/rasp-cv-tag-detection

Aruco Tag/AprilTag detection & drone repositioning based on it, on raspberry pi & pixhawk platform.

Primary LanguagePython

Tag detection

Part of the drone delivery platform - a college student innovation program project.

This repo implements the visual positioning & controlling functionalities for the drone delivery platform.

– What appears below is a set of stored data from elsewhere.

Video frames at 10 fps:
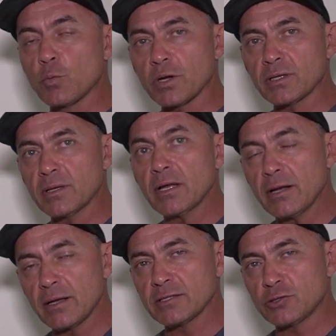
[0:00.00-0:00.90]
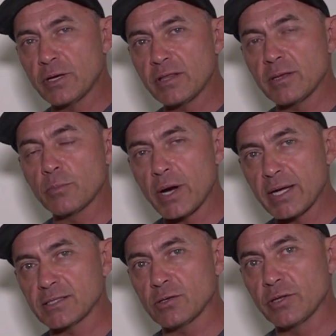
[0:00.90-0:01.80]
what strength it
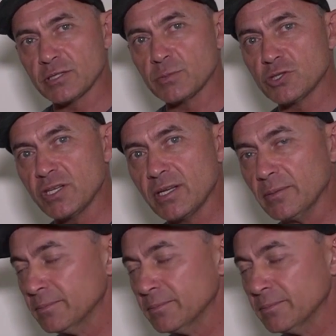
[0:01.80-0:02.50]
breaks on this machine.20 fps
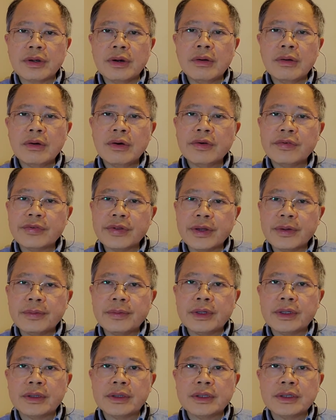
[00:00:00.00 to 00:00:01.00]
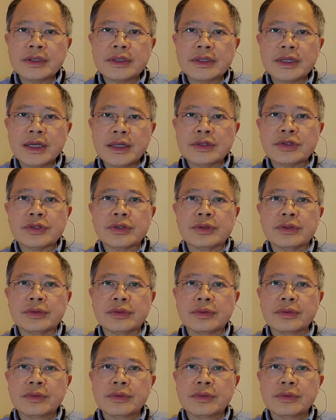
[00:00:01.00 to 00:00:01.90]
All of them are essential,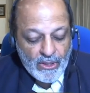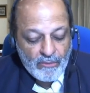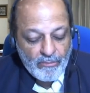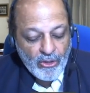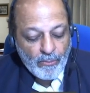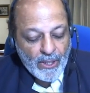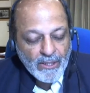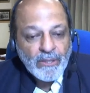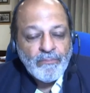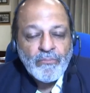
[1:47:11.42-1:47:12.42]

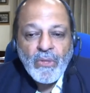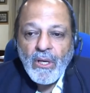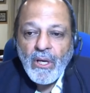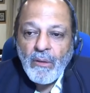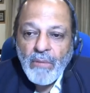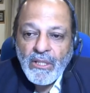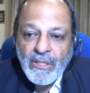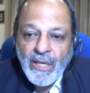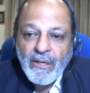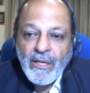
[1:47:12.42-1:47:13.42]
Major
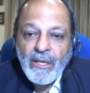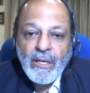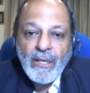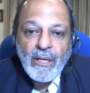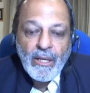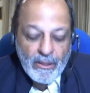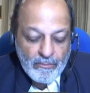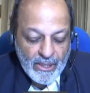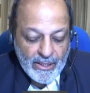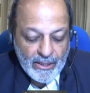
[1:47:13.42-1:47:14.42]
General
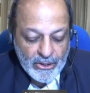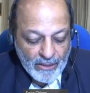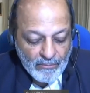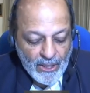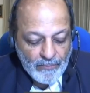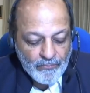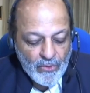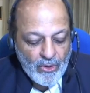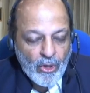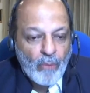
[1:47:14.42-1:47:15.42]
B.K. Sharma,
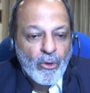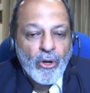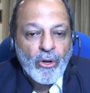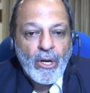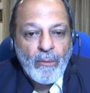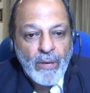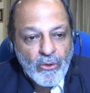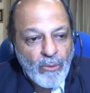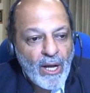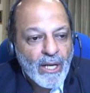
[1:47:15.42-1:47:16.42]
Commodore Abhay
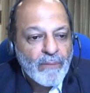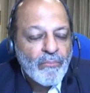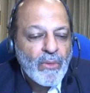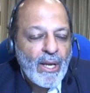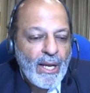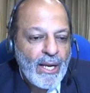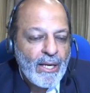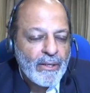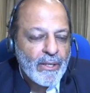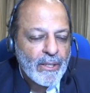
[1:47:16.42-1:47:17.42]
Kumar,
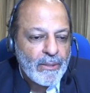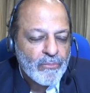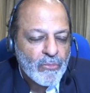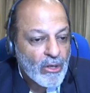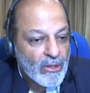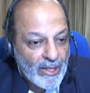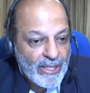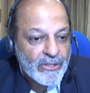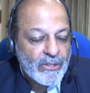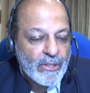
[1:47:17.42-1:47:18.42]
and not the
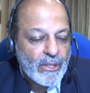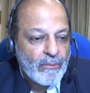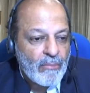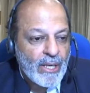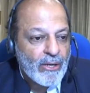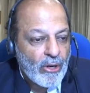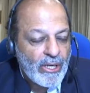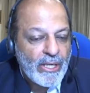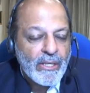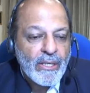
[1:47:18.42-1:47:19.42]
least, my
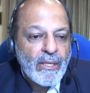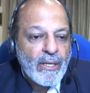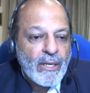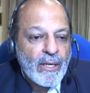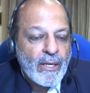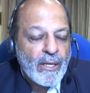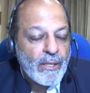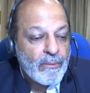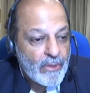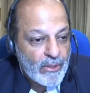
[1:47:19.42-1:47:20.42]
colleague
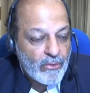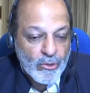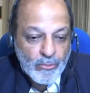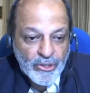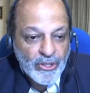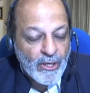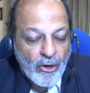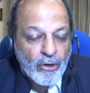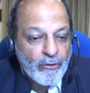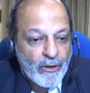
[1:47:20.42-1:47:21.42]
who's put in a
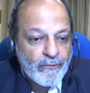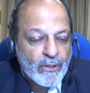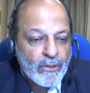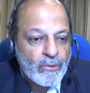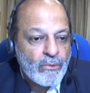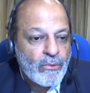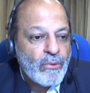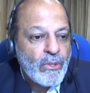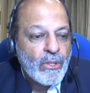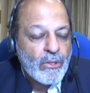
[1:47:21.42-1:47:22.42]
lot of effort to
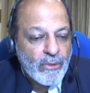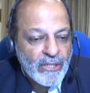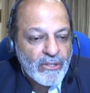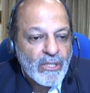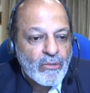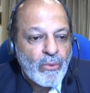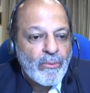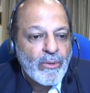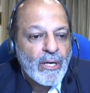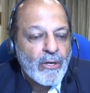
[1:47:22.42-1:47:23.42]
arrange this
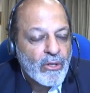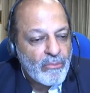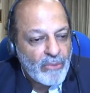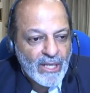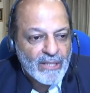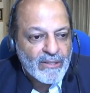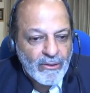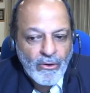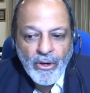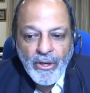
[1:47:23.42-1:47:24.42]
webinar, Dr. Meena Singh Roy.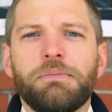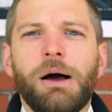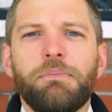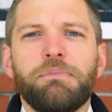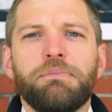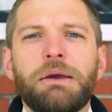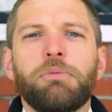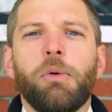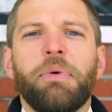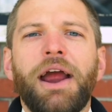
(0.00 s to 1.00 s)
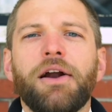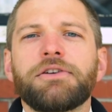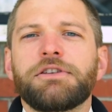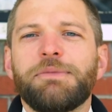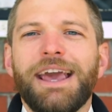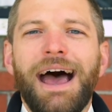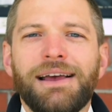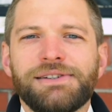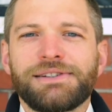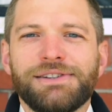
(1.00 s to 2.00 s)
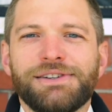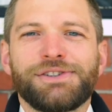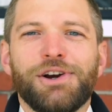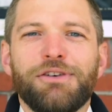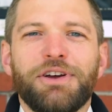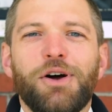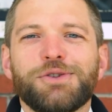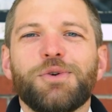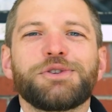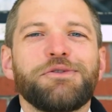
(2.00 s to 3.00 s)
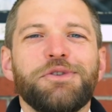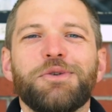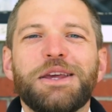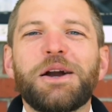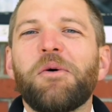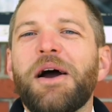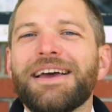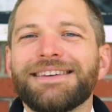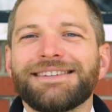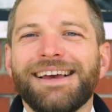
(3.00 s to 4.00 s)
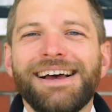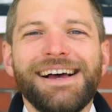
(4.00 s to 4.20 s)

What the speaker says: but be prepared to be asked to serve in all sorts of unique ways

In brief, the program detects the aruco tag captured by the PiCam, calculates the relative position between it and the drone, and use mavlink protocol to navigate PixHawk-based drone to land on the tag safely.

TODO List

  • Generation of Aruco tags(this is emitted, just use some tools)
  • Detection of Aruco tags
  • Positioning of Aruco tags in 3D space
    • Pose estimation
    • Distance estimation(only linear distance now)
  • Communication through mavlink protocol
  • PID remote drone controlling
  • Extra demands & functionalities emerge during development

Getting started

Development

Prerequisities:

  • Python 3.x
    • OpenCV python binding(with contribution library)
    • MAVSDK python binding

To install them on a raspberry pi:

sudo apt install python3
pip3 install opencv-contrib-python

MAVSDK installation: Python wheels of MAVSDK-Python on raspberry pi platform is currently not available. This gives extra complexity to deploying MAVSDK onto Raspberry Pi platform.

Basically, you'll have to clone the MAVSDK-Python repository from github and install the pip package manually. You'll also have to compile the MAVSDK backend(mavsdk_server process) from the MAVSDK C++ main repository and move it along side the Python binding libraries so that it can be invoked. Refer to Mavsdk-python github and cross compiling backend page from MAVSDK documentation to get step-by-step instructions.

Installing on windows follows similiar procedures. You'll have to pip3 uninstall opencv-python first if you already have the opencv python binding installed without contribution libraries, otherwise the two modules will conflict.

After cloning the repository, run aruco_detect.py to begin tag detection.

Tag detection

Run aruco_detect.py in a Python 3 interpreter to run the detection program. It uses cv2.VideoCapture(), so it should work fine on both laptop camerars and usb camera on a Raspberry Pi.